When Ed and I finished the film the people who gave us the money and our producer Kees Kasander said the film will never get shown. It is undistributable. Kees called me like 50 fucken times saying that my film will be shown in museums a couple of times but then it will get shelved. It's a good film but it will never get seen unless you cut it. I said we will never cut a frame of it. That was why we waited all these years to make it. Fuck you we're not going to cut it. We made sure we had total control so that no one could ever cut it. If this film is shown in other countries where it's against to show this kind of thing then they can't show it there unless we tell them they can and we never will.
We knew that if we could show this film to one audience it would happen. We got it into the Venice Film Festival and then the film got bought. It's going to be shown in America by American Cinemateque. It's nice to show people that their wrong and I'm here to tell everybody that it doesn't have to be done their way.

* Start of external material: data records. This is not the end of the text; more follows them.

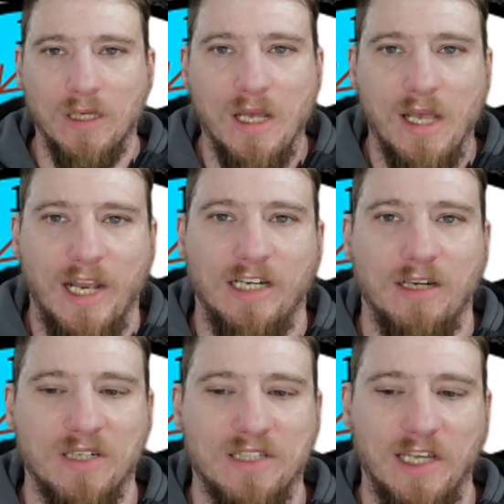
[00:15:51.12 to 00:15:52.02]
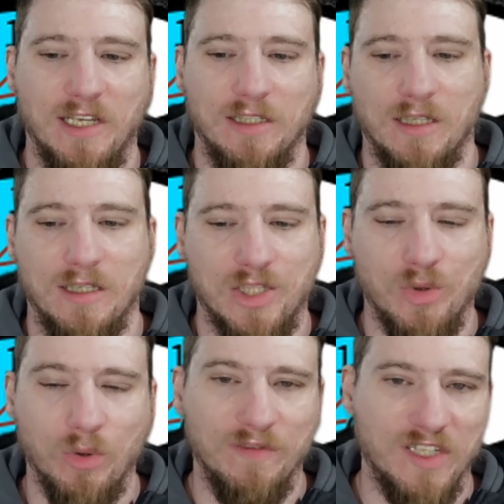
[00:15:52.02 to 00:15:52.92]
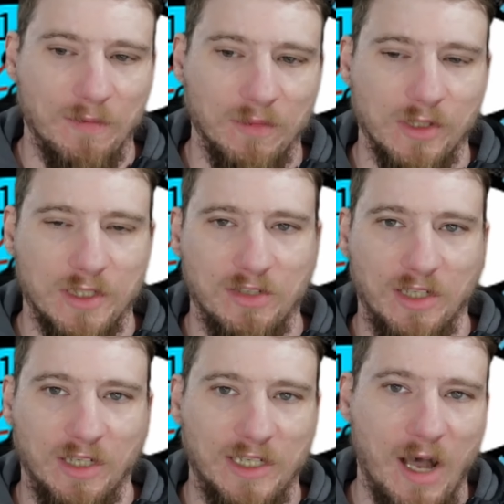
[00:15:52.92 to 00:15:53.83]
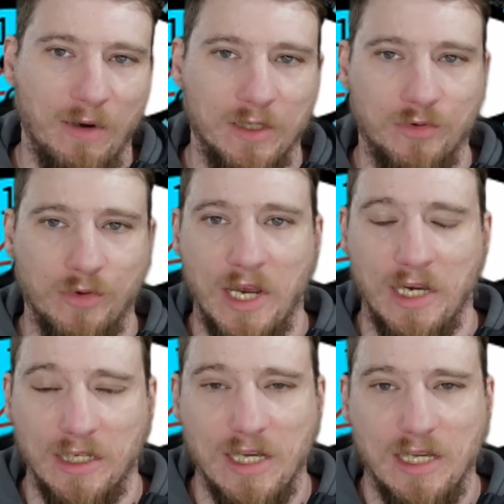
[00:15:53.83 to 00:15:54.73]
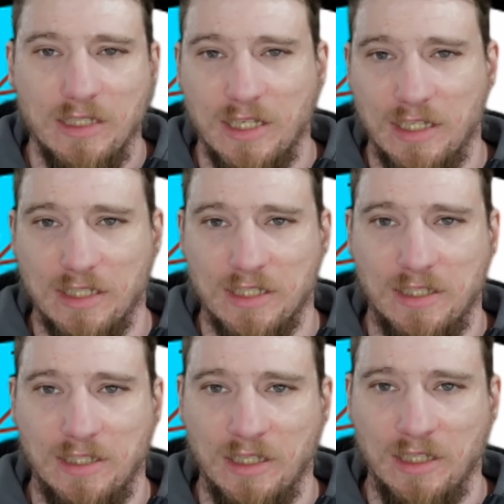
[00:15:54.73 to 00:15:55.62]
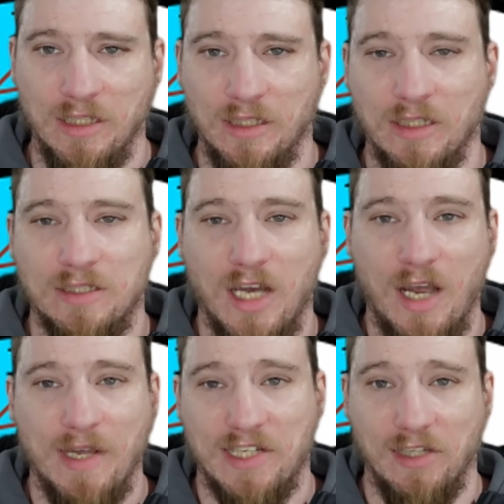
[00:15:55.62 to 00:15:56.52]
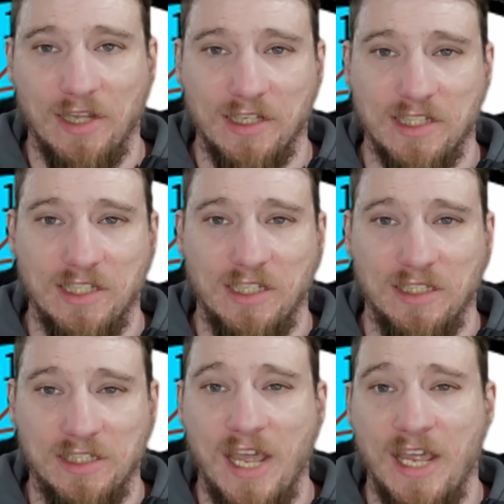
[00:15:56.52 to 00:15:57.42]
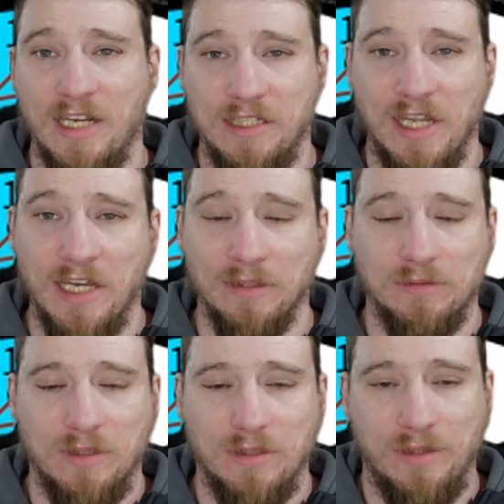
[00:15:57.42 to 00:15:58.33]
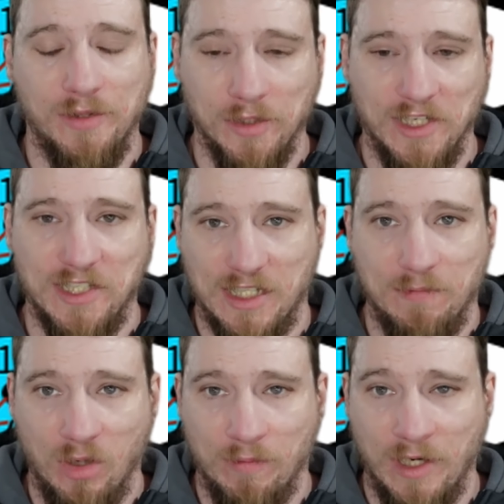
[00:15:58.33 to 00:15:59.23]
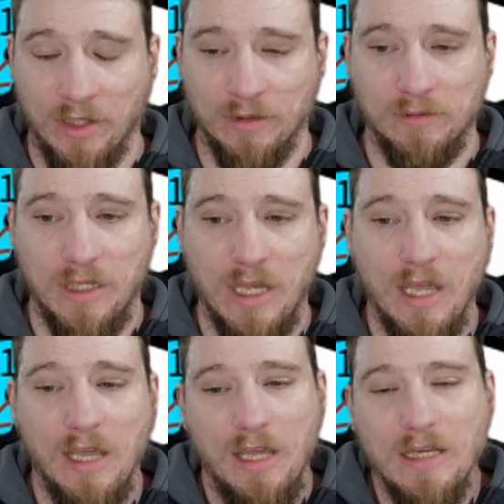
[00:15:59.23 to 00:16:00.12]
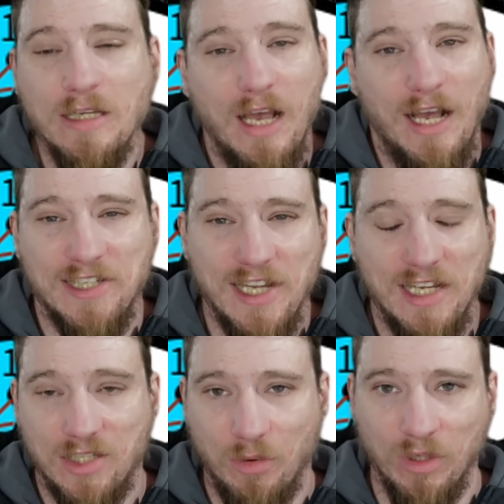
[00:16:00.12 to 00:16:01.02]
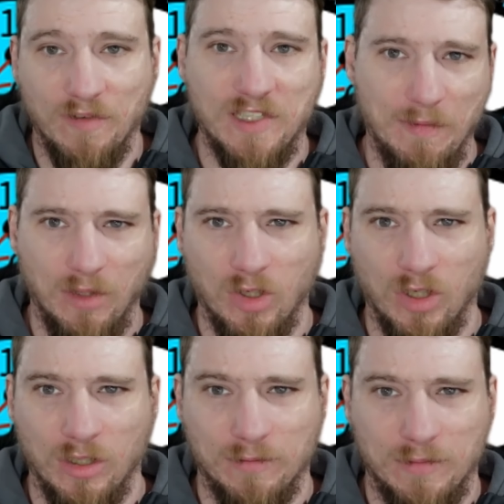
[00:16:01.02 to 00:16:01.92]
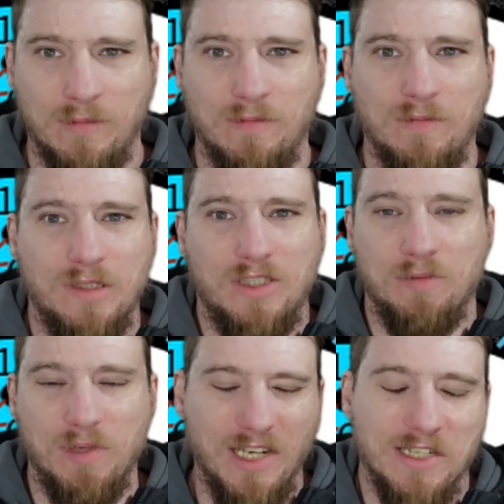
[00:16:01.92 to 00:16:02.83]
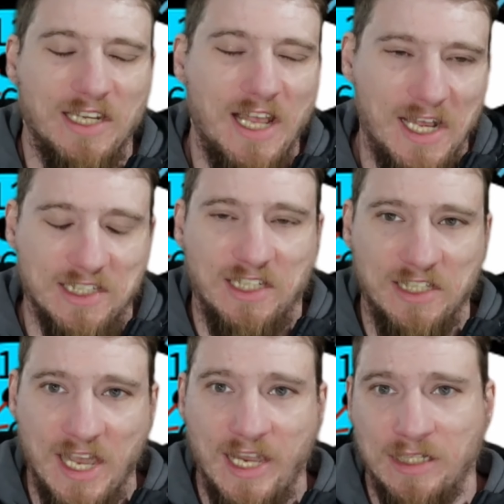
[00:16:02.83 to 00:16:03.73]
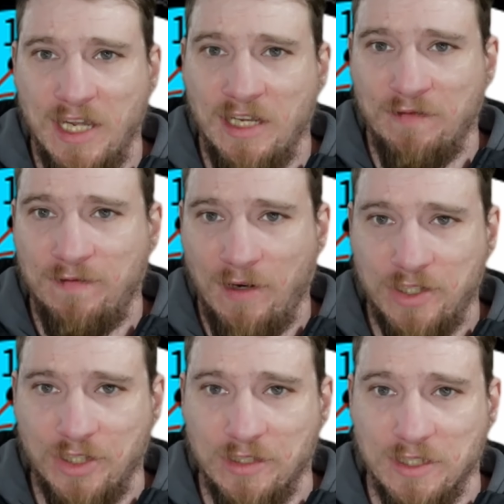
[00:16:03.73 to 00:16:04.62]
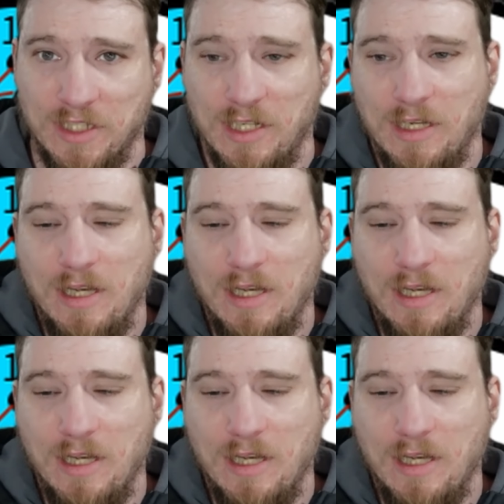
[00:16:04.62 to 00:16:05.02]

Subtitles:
And at number 10, sort of similar to the Calendre, is the Timex Legacy Day and Date 36 millimeter. I say sort of similar just because it has the day and date functions.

I think the toughest scene for me and the actors was the scene where Claude's father comes in and molests him in the middle of the night. We had no idea how to shoot that because we had no references for that. We had to work it out. That was difficult. I paid a big emotional price for that and I felt really fucked from that. The actors and I had to put ourselves in that place to do the scene.
All the sex scenes are difficult. It's not real but you have to make it look real which is definitely a trick.
So much of my early photographs were stuff I wish I had seen in other places. Then I wouldn't have had to make the images. Don't tell me there are certain parts of life that can and can't be seen.
Everything in America is sex and everything is sold with sex. Look at advertising, fashion, magazines, TV and everything man. I do it and people get upset. You can make comedies and jokes about but the minute you take it seriously people tend to jump on you.